As a continued move towards managed care, the Department of Children's Services then issued a Request For Proposals for each region based on the local needs assessments. As part of the proposals, networks of agencies bid a case rate for families. Once in place, the network will decide the amount and kind of services families require and the length of service delivery to prevent placement.7 The state plans to have 12 networks across the state each with a lead agency which will subcontract with other agencies for services or with a coalition of service providers. The 12 networks will replace approximately 70 existing contracts for service. The networks are to be outcome focussed and will be financed by Social Service Block Grant (SSBG), some of the state's Family Preservation /Family Support funds, and all state HomeTies dollars.8
The state planned to have the networks in place by July 1, 1998. However, the state only approved proposals from six regions and rejected the remainder largely due to service cost estimates, particularly the capitaled rate amount for families receiving in-home services, with a specific annual cap of $1,550 per family.
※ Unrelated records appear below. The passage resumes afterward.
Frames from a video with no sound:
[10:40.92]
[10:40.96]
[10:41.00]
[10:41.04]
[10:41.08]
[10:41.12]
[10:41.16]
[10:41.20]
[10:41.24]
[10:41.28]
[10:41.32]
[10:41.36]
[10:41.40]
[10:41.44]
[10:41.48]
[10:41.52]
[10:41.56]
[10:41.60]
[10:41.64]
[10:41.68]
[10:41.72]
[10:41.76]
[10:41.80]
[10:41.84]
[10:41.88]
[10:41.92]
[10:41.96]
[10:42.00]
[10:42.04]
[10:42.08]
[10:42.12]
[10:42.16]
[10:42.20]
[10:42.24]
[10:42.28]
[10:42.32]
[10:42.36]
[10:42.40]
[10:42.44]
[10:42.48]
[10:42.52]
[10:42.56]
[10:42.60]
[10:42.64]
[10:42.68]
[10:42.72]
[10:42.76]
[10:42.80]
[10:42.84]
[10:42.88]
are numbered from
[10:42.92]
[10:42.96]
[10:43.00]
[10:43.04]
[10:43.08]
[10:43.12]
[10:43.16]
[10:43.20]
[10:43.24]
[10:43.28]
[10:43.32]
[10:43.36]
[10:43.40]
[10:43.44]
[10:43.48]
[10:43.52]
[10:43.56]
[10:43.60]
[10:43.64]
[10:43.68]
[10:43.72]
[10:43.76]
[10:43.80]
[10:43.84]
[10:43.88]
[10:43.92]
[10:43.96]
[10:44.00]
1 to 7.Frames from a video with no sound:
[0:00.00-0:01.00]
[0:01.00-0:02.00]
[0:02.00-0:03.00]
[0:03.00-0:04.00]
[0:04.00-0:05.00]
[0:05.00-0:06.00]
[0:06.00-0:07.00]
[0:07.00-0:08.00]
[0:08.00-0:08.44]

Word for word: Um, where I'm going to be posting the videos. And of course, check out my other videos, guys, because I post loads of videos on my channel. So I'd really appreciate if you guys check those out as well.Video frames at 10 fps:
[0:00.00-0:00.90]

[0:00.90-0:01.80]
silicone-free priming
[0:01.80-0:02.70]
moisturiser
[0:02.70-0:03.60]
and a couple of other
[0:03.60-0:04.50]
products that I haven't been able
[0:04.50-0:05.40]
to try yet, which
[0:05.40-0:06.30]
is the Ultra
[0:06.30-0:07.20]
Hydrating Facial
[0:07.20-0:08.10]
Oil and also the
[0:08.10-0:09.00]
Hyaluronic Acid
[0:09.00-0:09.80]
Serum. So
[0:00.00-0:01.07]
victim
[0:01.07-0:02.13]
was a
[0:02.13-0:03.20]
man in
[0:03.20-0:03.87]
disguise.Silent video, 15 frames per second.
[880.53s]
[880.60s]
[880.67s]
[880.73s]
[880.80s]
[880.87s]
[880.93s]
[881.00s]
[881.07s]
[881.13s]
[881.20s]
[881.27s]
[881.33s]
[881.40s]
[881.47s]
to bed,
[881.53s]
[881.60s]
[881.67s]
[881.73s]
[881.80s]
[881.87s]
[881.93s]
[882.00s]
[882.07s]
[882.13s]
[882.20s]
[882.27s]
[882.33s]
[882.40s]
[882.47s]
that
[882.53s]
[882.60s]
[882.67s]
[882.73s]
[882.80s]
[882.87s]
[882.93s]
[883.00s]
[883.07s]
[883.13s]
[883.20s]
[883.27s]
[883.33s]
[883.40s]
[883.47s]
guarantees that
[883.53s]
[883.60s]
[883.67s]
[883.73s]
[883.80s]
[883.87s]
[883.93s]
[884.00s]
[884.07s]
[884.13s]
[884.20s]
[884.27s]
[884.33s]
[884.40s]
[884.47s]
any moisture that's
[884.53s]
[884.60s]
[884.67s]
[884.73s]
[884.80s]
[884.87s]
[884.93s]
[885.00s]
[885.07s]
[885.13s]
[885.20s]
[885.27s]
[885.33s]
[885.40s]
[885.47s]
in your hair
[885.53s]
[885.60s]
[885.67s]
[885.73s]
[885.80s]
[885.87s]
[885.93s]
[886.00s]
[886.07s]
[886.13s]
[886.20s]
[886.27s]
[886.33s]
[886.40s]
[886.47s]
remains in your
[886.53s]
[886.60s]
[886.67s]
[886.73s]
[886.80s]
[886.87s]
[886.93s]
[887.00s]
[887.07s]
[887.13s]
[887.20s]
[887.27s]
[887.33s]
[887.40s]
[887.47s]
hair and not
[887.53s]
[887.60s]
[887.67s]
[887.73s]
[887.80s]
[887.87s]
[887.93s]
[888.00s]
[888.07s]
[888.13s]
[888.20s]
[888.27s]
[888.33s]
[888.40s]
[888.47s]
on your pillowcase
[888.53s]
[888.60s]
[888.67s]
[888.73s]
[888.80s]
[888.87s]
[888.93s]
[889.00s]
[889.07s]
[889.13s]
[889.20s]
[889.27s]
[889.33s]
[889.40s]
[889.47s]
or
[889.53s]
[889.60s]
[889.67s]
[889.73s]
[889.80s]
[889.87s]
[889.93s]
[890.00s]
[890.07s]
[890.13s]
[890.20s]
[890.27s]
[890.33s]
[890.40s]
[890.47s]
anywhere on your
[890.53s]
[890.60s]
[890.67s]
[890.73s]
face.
Following withdrawal of the RFP from the six regions not funded, Shelby's CSA submitted a plan which proposed a five year pilot program using “an integrated fee-for-service and risk- adjusted model” for children at risk of state custody
In essence, the plan is to have the CSA convene community members, including service providers, the courts and DCS, who will develop both a risk adjustment scale to classify children into moderate, high, and imminent risk of placement categories and a service delivery model to address each level of service need. Both the University of Tennessee and the University of Memphis will be part of this group to help review data and design the service model. Case rates will be established looking at historic expenditures of flexible funds, SSBG, and IV-E dollars. Once the model and fee structure are established, the group will prepare a program evaluation, funded by local resources and conducted by the two local universities. Finally, an RFP will be written, and after approval from the state, will be released into the community. Network provided services are expected to begin on July 1, 2000. The state's move toward managed care will also eliminate the state's Homebuilders family preservation program. While the new service networks will be required to offer some form of intensive family preservation, they will not be required to offer a Homebuilders model and the state will no longer provide uniform training and oversight.
At this time, there is no consensus about the role of Shelby County DCS in case oversight once the network is involved with the family. In other parts of the state, DCS acts only as a gatekeeper (accepting calls, conducting investigations, and making referrals) and the CSA monitors families' progress. It has also not been determined whether the Frayser HomeTies program will continue under the network; if it does not, a less intensive service model will be used.
(6) At the same time that DCS is preparing to shift to a managed care model for noncustodial cases, the state is experiencing a significant budget shortfall which threatens to eliminate large amounts of DCS prevention services. If the state is unable to raise additional funds through tax increases, the shift to managed care will probably not occur.
(7) The Director of State DCS Finance reported that because networks will not bill for individual services, state finance will no longer track the exact service families receive.
(8) The state's 98/99 APSR reported that funding is also coming from savings generated by the continuum of residential care.